The falling cost of lab tests and the nation's growing fascination with self-monitoring has produced a strange new phenomenon: the lab-test junkie. David Lovely, CEO of Health Testing Centers, one of about a dozen outfits offering tests directly to consumers, says customers like Mavrick -- "compulsively obsessed by the numbers" -- are his favorite. And they come in so many flavors. There's the antiaging geeks tracking their hormone levels, the athletes looking to quant their way to peak performance, and the hypochondriacs seeking the ultimate diagnosis. Then there's the "hypercompetitive guy who wants the best cholesterol around." He can't stop ordering tests -- and discussing the results at cocktail parties.
The $65 billion lab industry is growing 6 percent a year, says research outfit G2 Intelligence. And the consumer-direct segment is increasing even faster -- 15 to 20 percent annually -- as consumers jump at the opportunity to buy an $85 "toxic element exposure profile" or a $460 STD package, which screens for 11 different love bugs. Indeed, the nation's appetite for lab data seems insatiable. A recent Mayo Clinic survey found that 90 percent of patients would like to review their own lab results -- ahead of their doctor. Consumer guide Lab Tests Online attracts 2 million visitors a month.
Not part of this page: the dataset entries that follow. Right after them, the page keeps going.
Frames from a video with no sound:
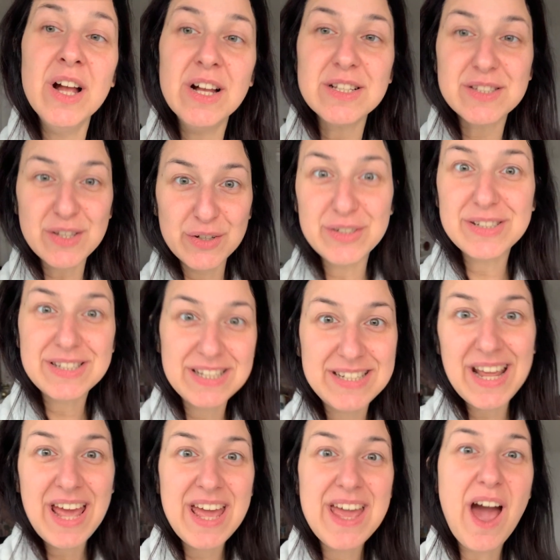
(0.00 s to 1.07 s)
So
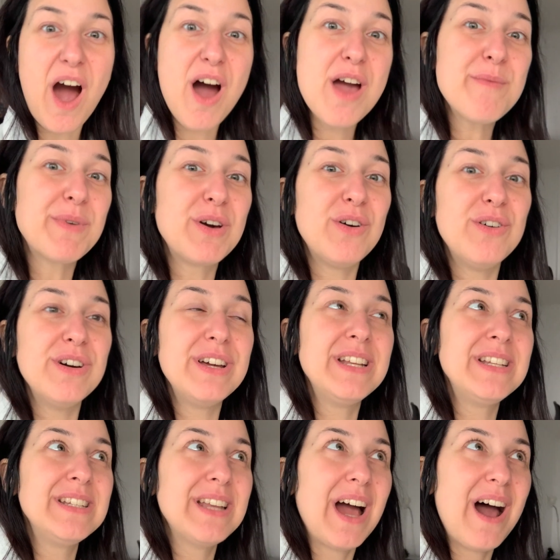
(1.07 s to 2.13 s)
today I'm
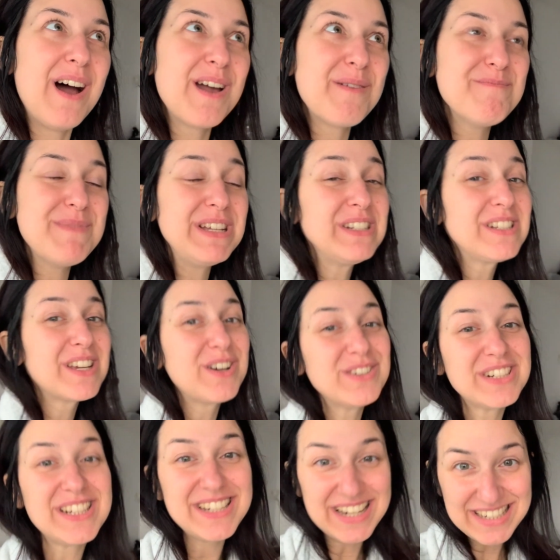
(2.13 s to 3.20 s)
going, I'm meant to go
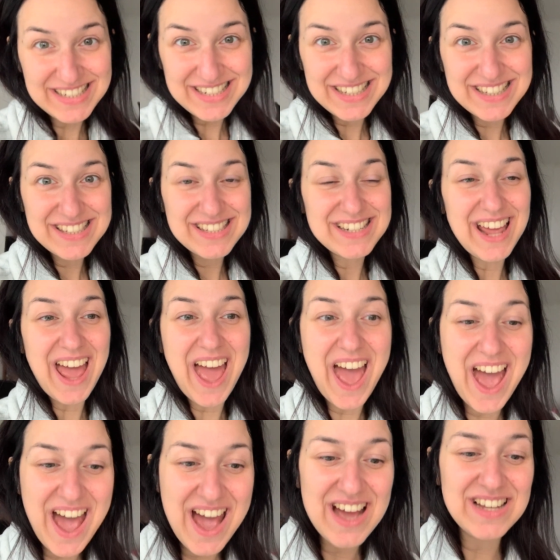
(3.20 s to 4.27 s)
to the dentist
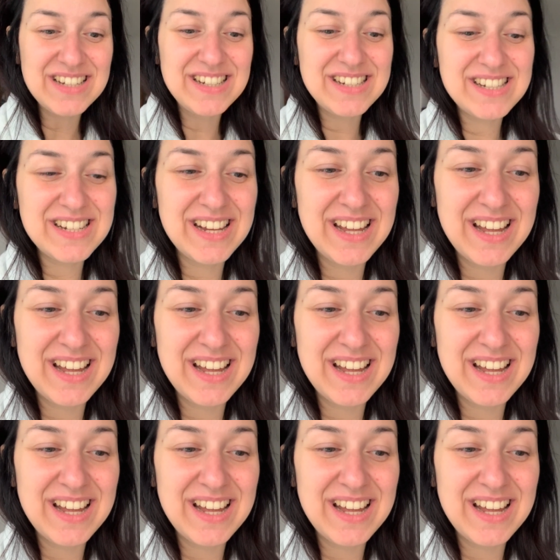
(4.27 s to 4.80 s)
and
And in states like New York, where you can't order a test directly, labs just over the border do a brisk business catering to outlaws.
Most tests are still ordered by docs screening for disease, of course. But for test junkies, it's about achieving perfect health. Los Angeles nutritionist Chris Talley says his clients happily order up semiannual nutritional screenings covering more than 300 variables -- at $1,000 a pop. For some, there's nothing more satisfying than a two-hour review of one's cadmium levels, food sensitivities and arachidonic acid-to-eicosapentaenoic acid ratios.
Advocates say the trend empowers consumers. It's a wonderful world we live in, where anyone can get a quick fungal-balance analysis by FedExing a stool sample. But doctors aren't so sure. University of Mississippi Medical Center cardiac surgeon Larry Creswell says that, for some, the mania for testing serves as a substitute for real care. "They don't have a doctor," he says of his lab-obsessed athlete friends. "They want to be the doctor."
No surprise, online boards are full of folks seeking feedback from strangers on their test results. One brave soul posting his blood panel online was promptly diagnosed with liver problems, infection, scleroderma and hypertension. With a diagnosis like that, he's probably feeling depressed. The next step: a NeuroScreen profile to calculate dopamine and serotonin levels -- just $275 at LabTestingDirect.com.